■ **TASK PROMPT**:
Quote all of the data exactly as given. Skip every picture it contains.

■ **Dataset entries**:
====

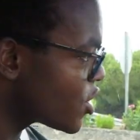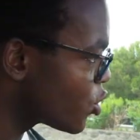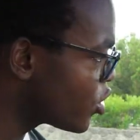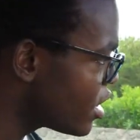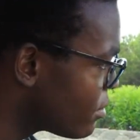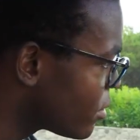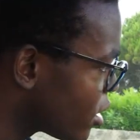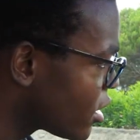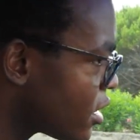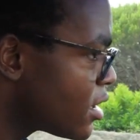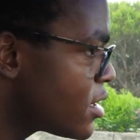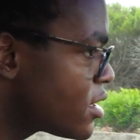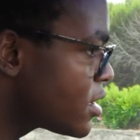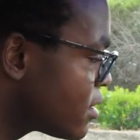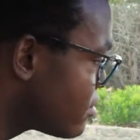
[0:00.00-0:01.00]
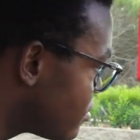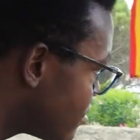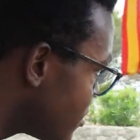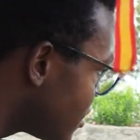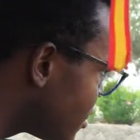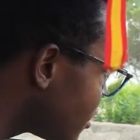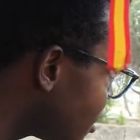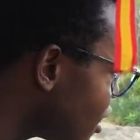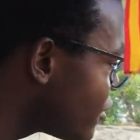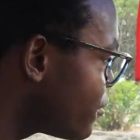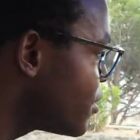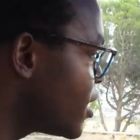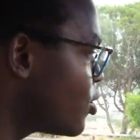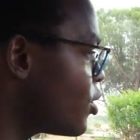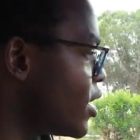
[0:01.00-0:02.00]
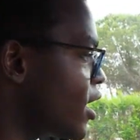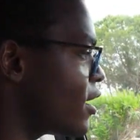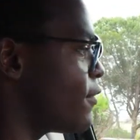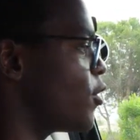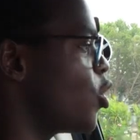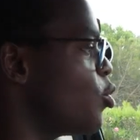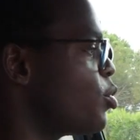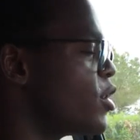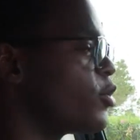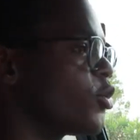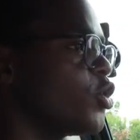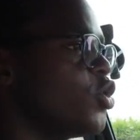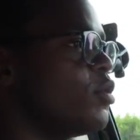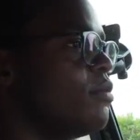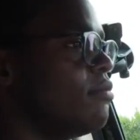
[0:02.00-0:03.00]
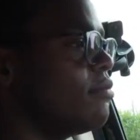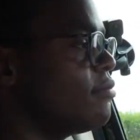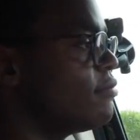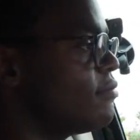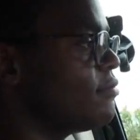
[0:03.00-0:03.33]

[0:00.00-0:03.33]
as we merge. Thankfully, we have open room.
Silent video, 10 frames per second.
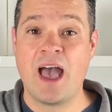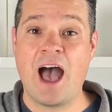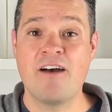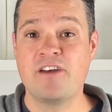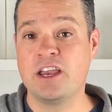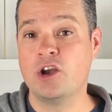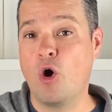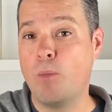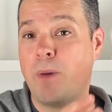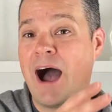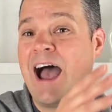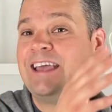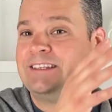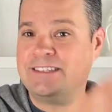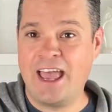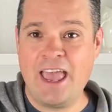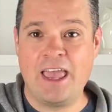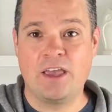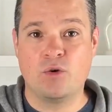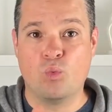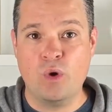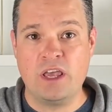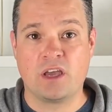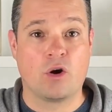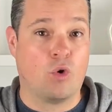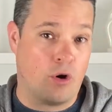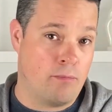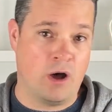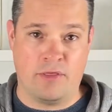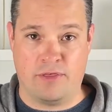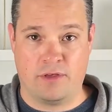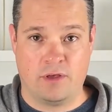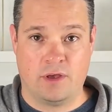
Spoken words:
have a no-buy day, week, or month.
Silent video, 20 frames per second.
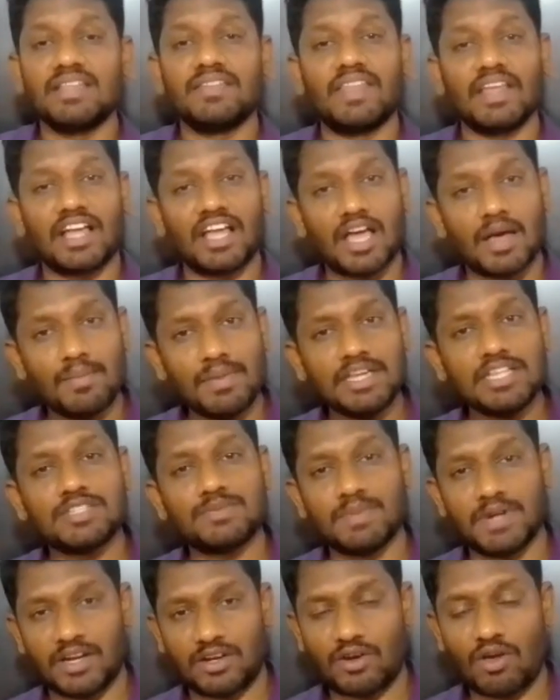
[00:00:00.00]
the
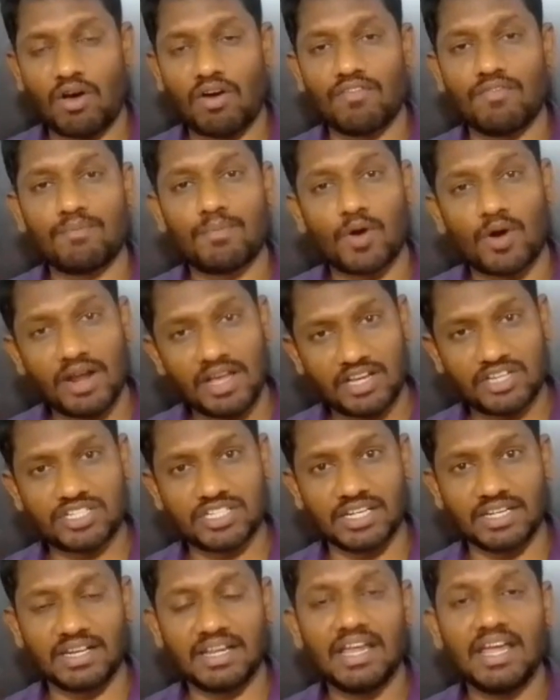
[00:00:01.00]
commencement of
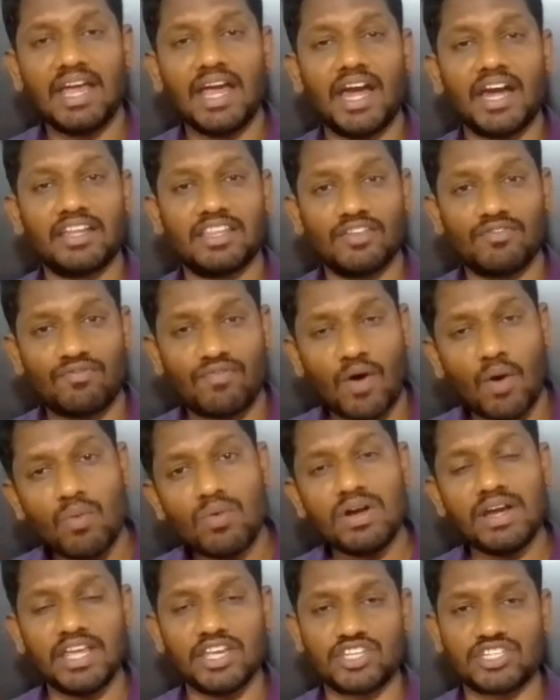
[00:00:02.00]
production at the
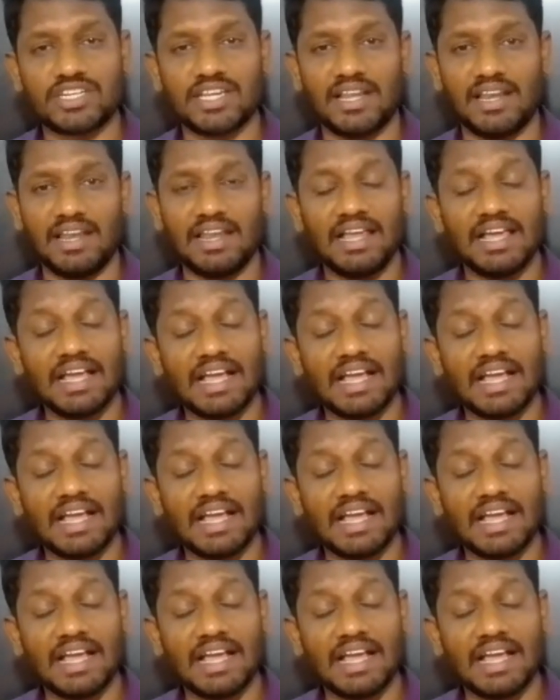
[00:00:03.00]
foundational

====

■ **ANSWER TO THIS EXERCISE**:
[0:00.00-0:01.00]
[0:01.00-0:02.00]
[0:02.00-0:03.00]
[0:03.00-0:03.33]

[0:00.00-0:03.33]
as we merge. Thankfully, we have open room.
Silent video, 10 frames per second.
Spoken words:
have a no-buy day, week, or month.
Silent video, 20 frames per second.
[00:00:00.00]
the
[00:00:01.00]
commencement of
[00:00:02.00]
production at the
[00:00:03.00]
foundational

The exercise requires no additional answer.